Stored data
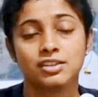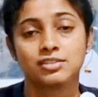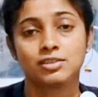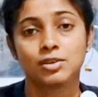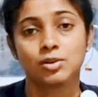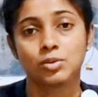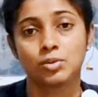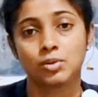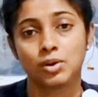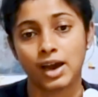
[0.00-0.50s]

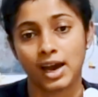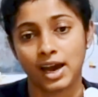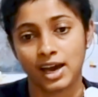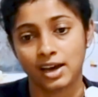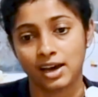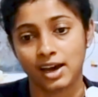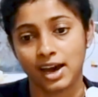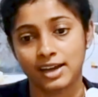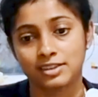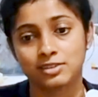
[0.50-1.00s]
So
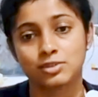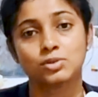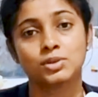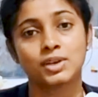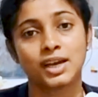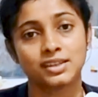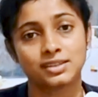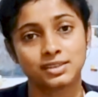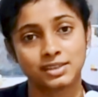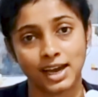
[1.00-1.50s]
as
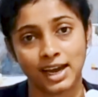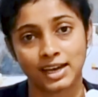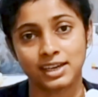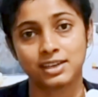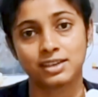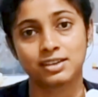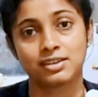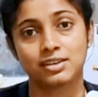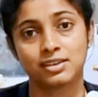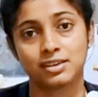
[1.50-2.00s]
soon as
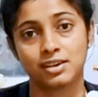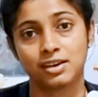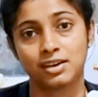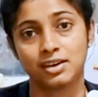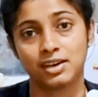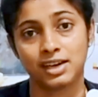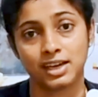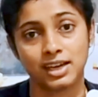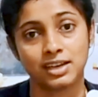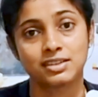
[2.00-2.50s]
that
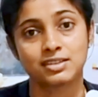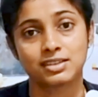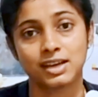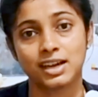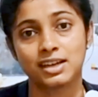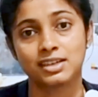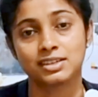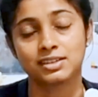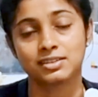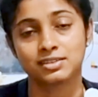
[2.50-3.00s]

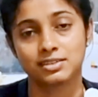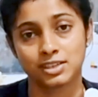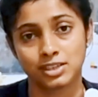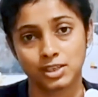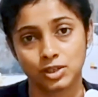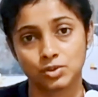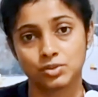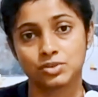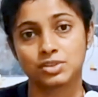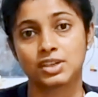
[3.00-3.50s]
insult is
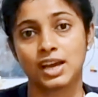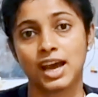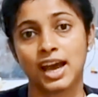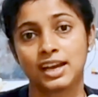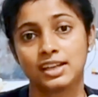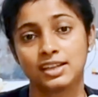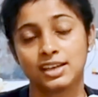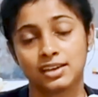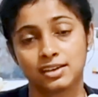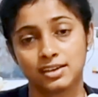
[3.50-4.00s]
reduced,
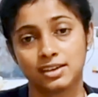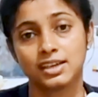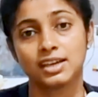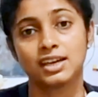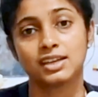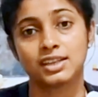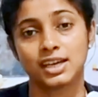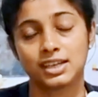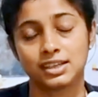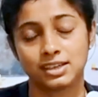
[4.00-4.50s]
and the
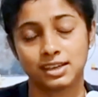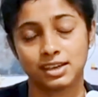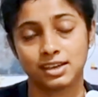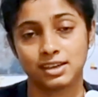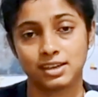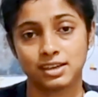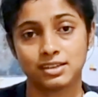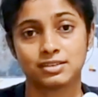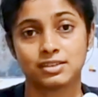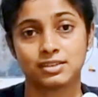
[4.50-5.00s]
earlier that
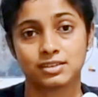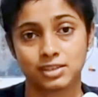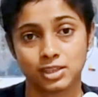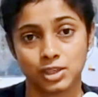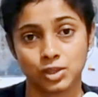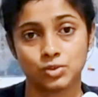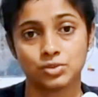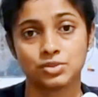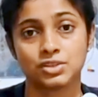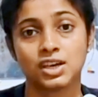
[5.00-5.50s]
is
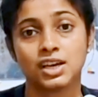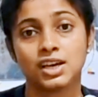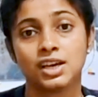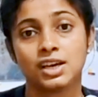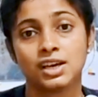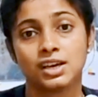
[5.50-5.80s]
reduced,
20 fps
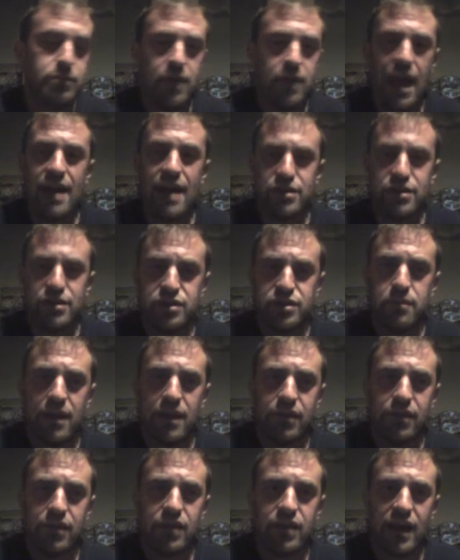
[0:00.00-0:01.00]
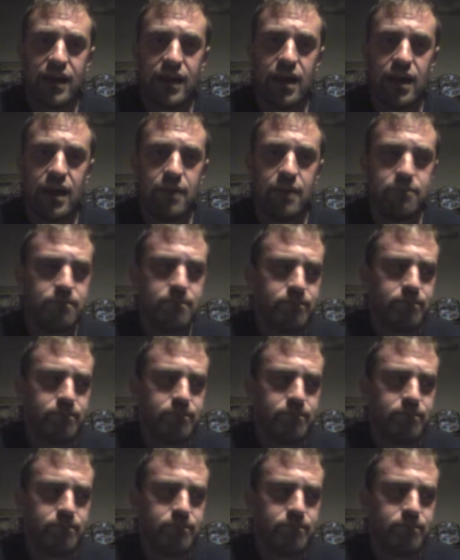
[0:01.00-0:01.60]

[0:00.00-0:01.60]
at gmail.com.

### Requirement
Would you transcribe exactly, and only, the lines from the one containing "[1.50-2.00s]" through the last line of the records above, both included, leaving out the pictures?

### Written reply
[1.50-2.00s]
soon as
[2.00-2.50s]
that
[2.50-3.00s]

[3.00-3.50s]
insult is
[3.50-4.00s]
reduced,
[4.00-4.50s]
and the
[4.50-5.00s]
earlier that
[5.00-5.50s]
is
[5.50-5.80s]
reduced,
20 fps
[0:00.00-0:01.00]
[0:01.00-0:01.60]

[0:00.00-0:01.60]
at gmail.com.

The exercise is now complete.